No, Fast Fashion isn’t that serious.


Jack RS

A growing number of consumers would argue that fast fashion is an onset of mass production that causes serious problems like environmental damage, unsafe working conditions, and textile waste which are deemed as undesirable outcomes. As a solution towards fast-fashion, these consumers advocate for second-hand shopping as an “ethical” replacement for purchasing from brands like H&M, Shein and Uniqlo. However, is this a plausible solution? As the issue of fast-fashion presents itself as an economic issue, we should use economic analysis to truly understand it.

One of the main ways our economy experiences growth is through the purchasing of new items and increase of purchasing power. Fast-fashion bolsters this growth by promoting consumers to buy more items when trendy clothes are sold. In other words, consumers can and should be able to buy what they want.

Arguing that this process is “unethical” is not only anti-economics but also anti-free trade. Economics is an objective study. Without jumping into philosophy or politics, one cannot make the distinction between various transactions as being “ethical” or “unethical.” They’re simply just exchanges which affect supply and demand. However, to entertain the idea of using politics with economics, let’s examine the importance of free-trade in the American economy. 

Historically, getting rid of free-trade on the basis of ethicality has been disastrous for  America. When politicians believed that there was a “national duty” in prohibiting the sale of alcohol, even more alcohol was sold along with new gang-violence in urban areas like Chicago. We can analyze the same result during the War on Drugs campaign that led to ruinous effects such as mass-incarceration of minorities. While the current rhetoric about fast-fashion isn’t advocating for such measures as of now, dividing consumer spending as “ethical” or “unethical” doesn’t allow people to do what they want with their own money.

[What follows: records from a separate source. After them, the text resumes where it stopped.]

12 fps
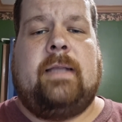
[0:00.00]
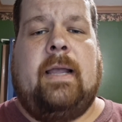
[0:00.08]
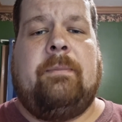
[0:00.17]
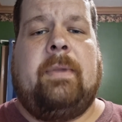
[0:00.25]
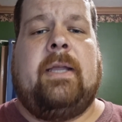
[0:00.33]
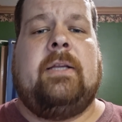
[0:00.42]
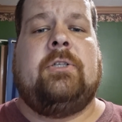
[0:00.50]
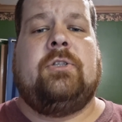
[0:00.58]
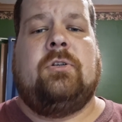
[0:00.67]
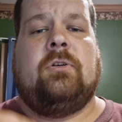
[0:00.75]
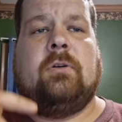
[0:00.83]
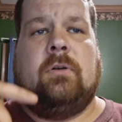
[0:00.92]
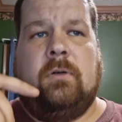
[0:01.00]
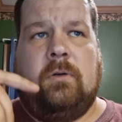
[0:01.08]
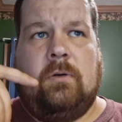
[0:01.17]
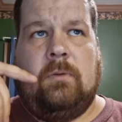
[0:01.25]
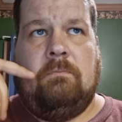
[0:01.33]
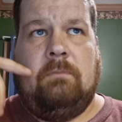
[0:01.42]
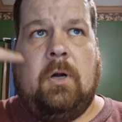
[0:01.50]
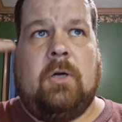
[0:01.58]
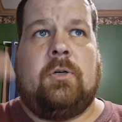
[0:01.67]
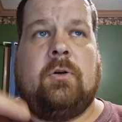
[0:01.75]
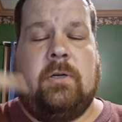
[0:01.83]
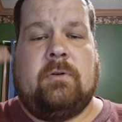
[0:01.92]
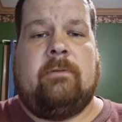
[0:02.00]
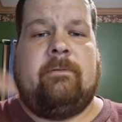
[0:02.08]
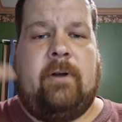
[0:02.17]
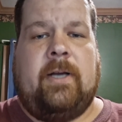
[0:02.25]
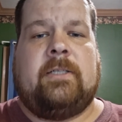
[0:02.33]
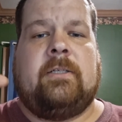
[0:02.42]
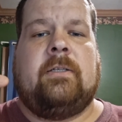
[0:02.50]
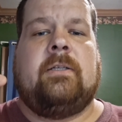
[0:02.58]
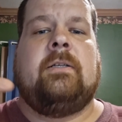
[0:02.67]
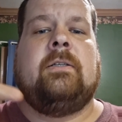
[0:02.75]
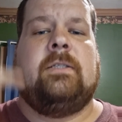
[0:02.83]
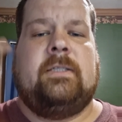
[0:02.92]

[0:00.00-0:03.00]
that means your monitor is refreshing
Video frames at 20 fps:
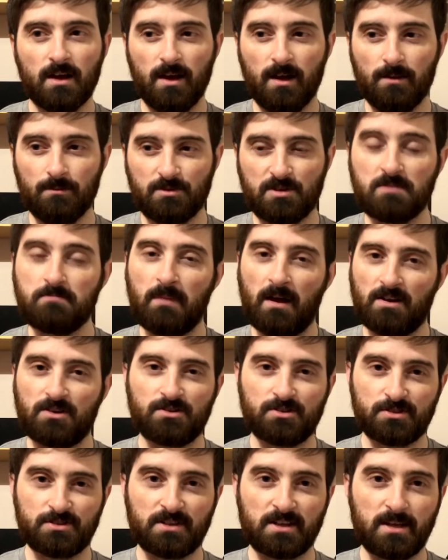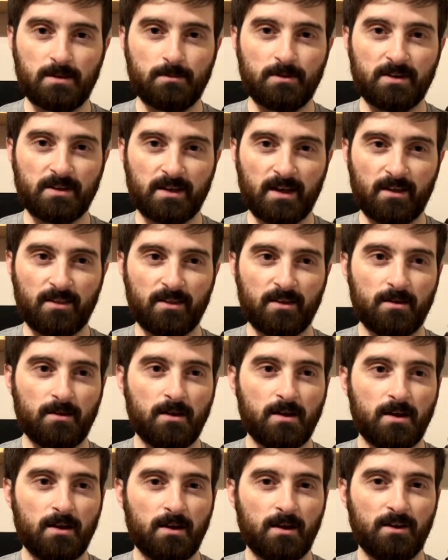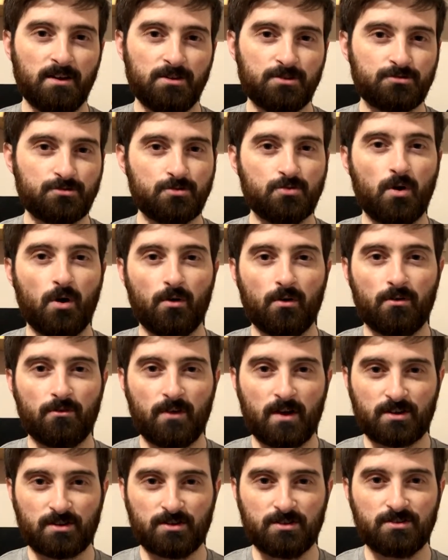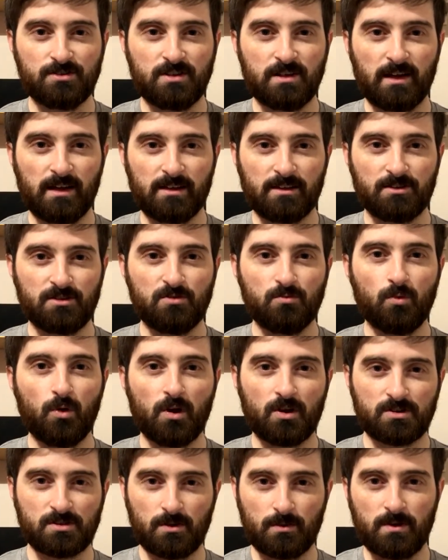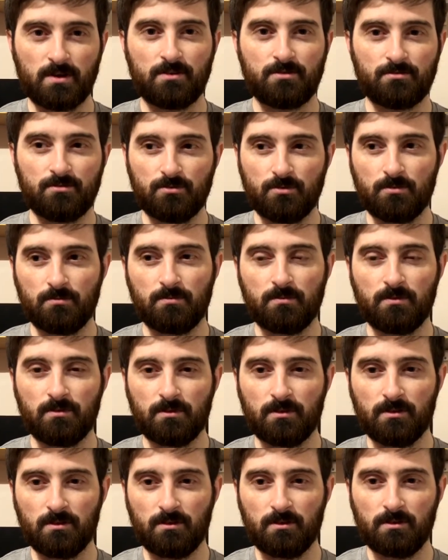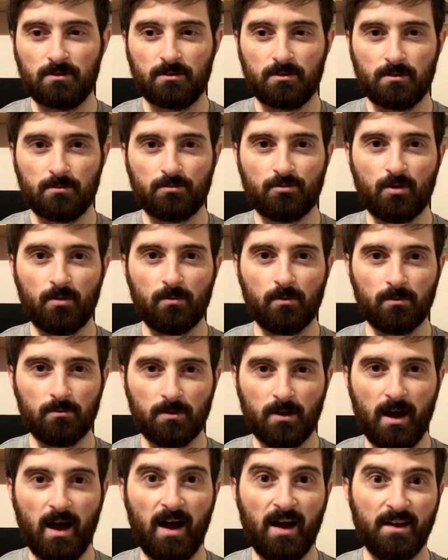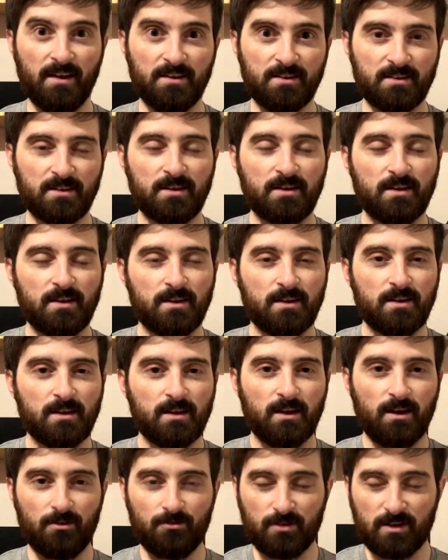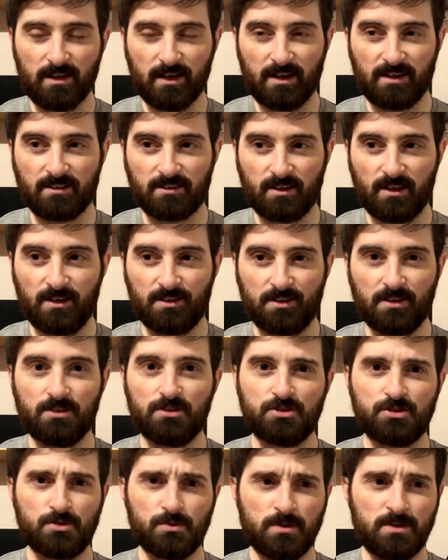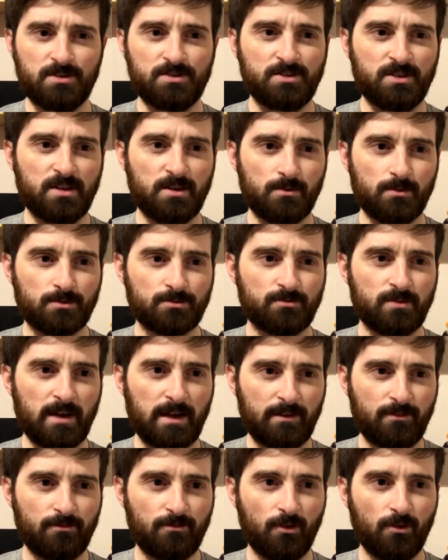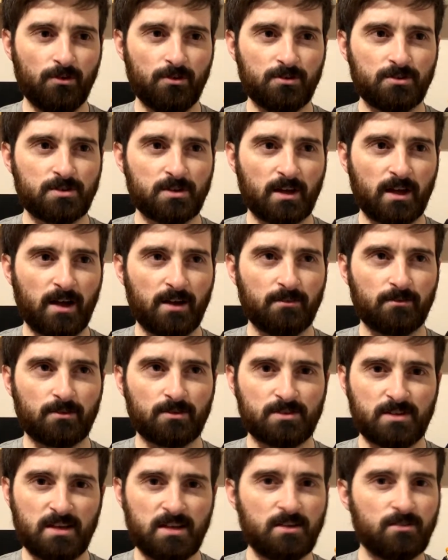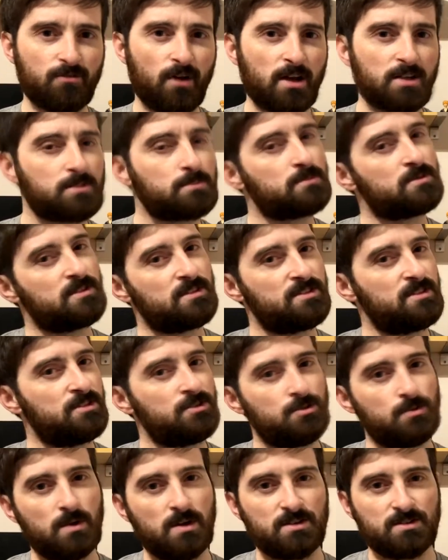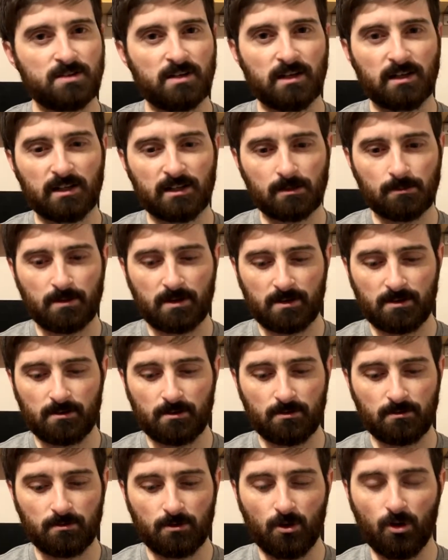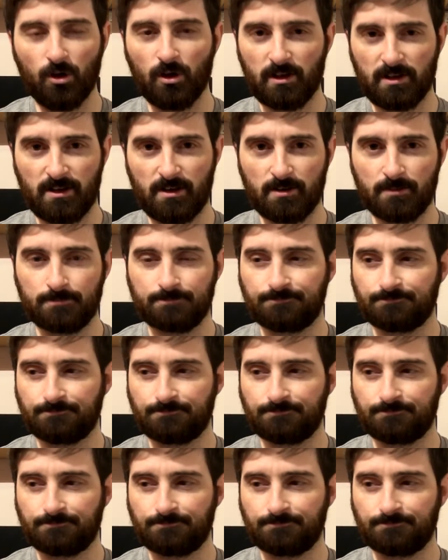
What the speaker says: she manages to keep it together, and in true horror fashion she works her way through the problem at hand. I really like that. And Shuichi, it was really fun to because he grasps the situation a little bit earlier,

This brings me to my next point which is that there is no value in feeling guilt or responsibility over workers who end up working at these factories. At most, allowing these issues to settle themselves creates more long-run change as evidenced by last year’s historic moment for worker unions in America. Back in late 2021, Chris Smalls worked in poor conditions at one of Amazon’s factories and was fired for planning a labor strike. This motivated him enough to become the president of Amazon Labor Unions and garnered support from more than 50 factories around the world. Smalls established higher wages, better working conditions, and Amazon’s first ever union in history. This wasn’t the outcome of government intervention or virtue signaling by consumers but simply workers who voluntarily wanted change.

Given that such an event took place during the pandemic when Amazon was seeing its most hefty amounts of profit, I’m sure the same thing can happen in these fast-fashion factories abroad. It’s plausible that when labor unions are formed in these factories, companies would be provoked to slow down production due to added expenses of higher wages and better work environments. Slowing down production would then lead to decreased textile waste and pollution, fixing the environmental issue that we see today.

On a final note, live life how you want to live it. Not by some ethical equation that’s unacademic and purely uncredited. For me personally, I could care less if a piece of clothing came from second-hand shopping or fast-fashion as long as I find it cool and in my price range, I would buy it. As the wise saying once put it: Just let people enjoy things.